Recorded data
────────────────────────────────────────
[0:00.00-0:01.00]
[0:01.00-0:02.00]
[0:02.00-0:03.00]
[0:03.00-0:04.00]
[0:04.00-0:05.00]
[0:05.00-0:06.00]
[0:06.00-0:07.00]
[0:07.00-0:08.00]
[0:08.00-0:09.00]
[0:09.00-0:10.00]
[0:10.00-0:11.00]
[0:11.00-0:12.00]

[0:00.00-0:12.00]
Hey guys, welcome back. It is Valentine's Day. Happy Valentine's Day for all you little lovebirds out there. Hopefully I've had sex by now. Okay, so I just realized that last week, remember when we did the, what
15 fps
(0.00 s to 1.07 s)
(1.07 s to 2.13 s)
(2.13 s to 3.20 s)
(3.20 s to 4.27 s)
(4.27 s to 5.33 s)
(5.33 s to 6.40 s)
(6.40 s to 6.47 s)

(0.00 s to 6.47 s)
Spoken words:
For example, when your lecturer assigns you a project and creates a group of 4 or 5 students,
────────────────────────────────────────
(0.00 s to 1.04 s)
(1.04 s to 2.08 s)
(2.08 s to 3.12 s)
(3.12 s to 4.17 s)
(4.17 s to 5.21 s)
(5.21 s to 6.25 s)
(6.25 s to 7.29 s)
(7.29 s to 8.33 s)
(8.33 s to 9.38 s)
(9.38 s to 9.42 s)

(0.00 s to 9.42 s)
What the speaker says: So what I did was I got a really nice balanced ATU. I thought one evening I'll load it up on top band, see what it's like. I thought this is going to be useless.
────────────────────────────────────────
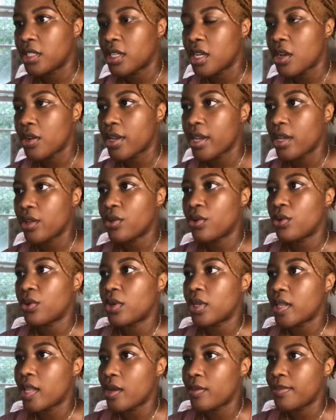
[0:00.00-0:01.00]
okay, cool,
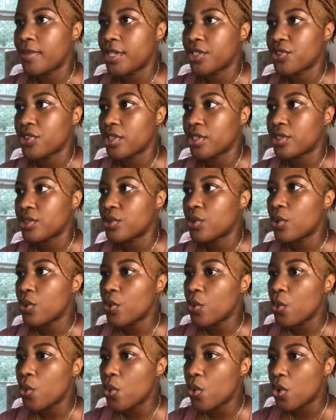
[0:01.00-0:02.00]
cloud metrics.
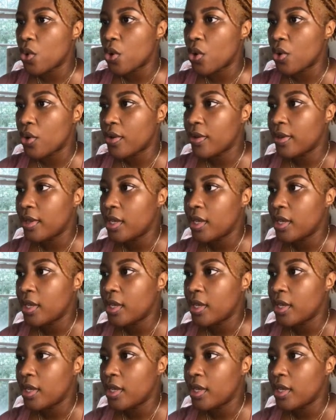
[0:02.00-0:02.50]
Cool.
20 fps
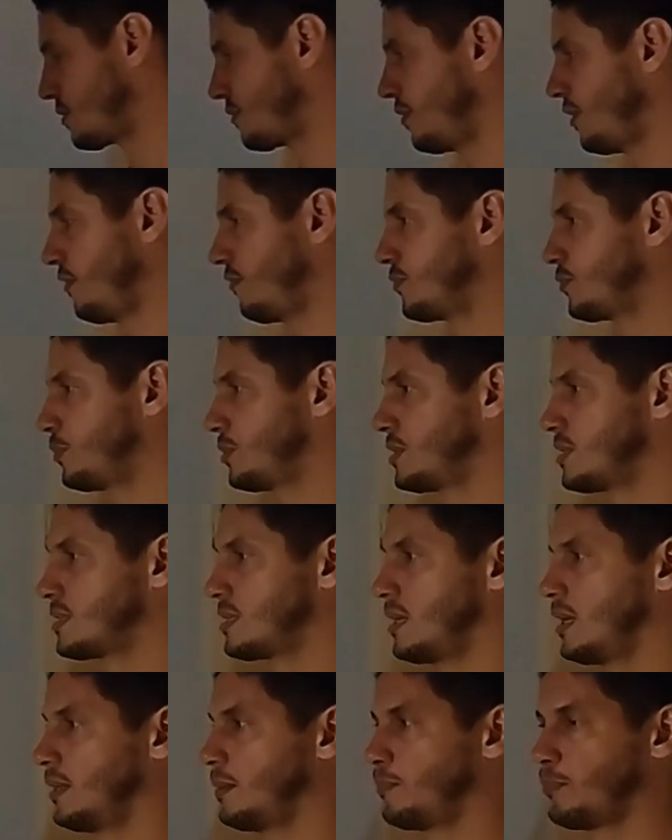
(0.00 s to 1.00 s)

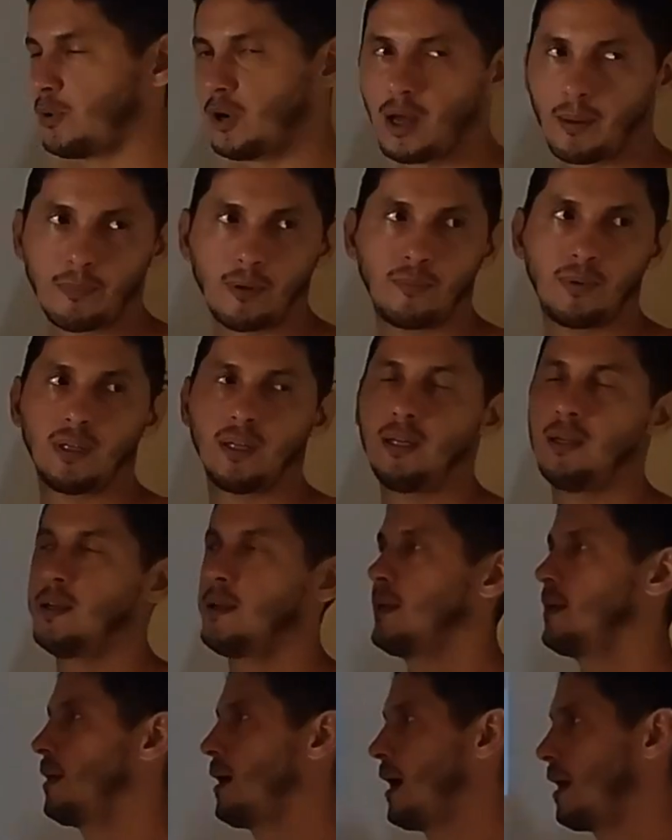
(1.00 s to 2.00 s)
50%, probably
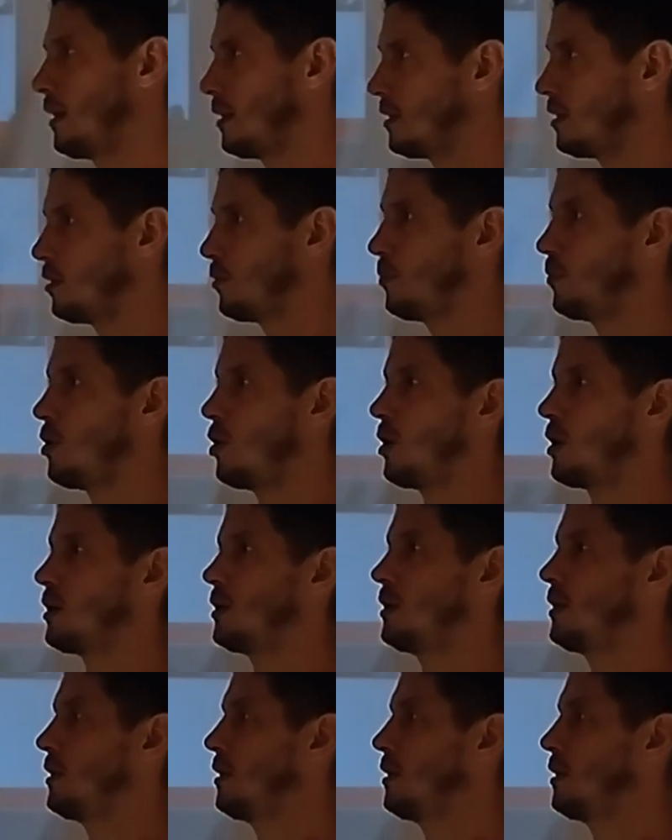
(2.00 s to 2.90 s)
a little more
────────────────────────────────────────
TASK BRIEF:
The required output is the stretch of entries above from the line containing "(7.29 s to 8.33 s)" through the line containing "What the speaker", reproduced exactly.

TASK SOLUTION:
(7.29 s to 8.33 s)
(8.33 s to 9.38 s)
(9.38 s to 9.42 s)

(0.00 s to 9.42 s)
What the speaker says: So what I did was I got a really nice balanced ATU. I thought one evening I'll load it up on top band, see what it's like. I thought this is going to be useless.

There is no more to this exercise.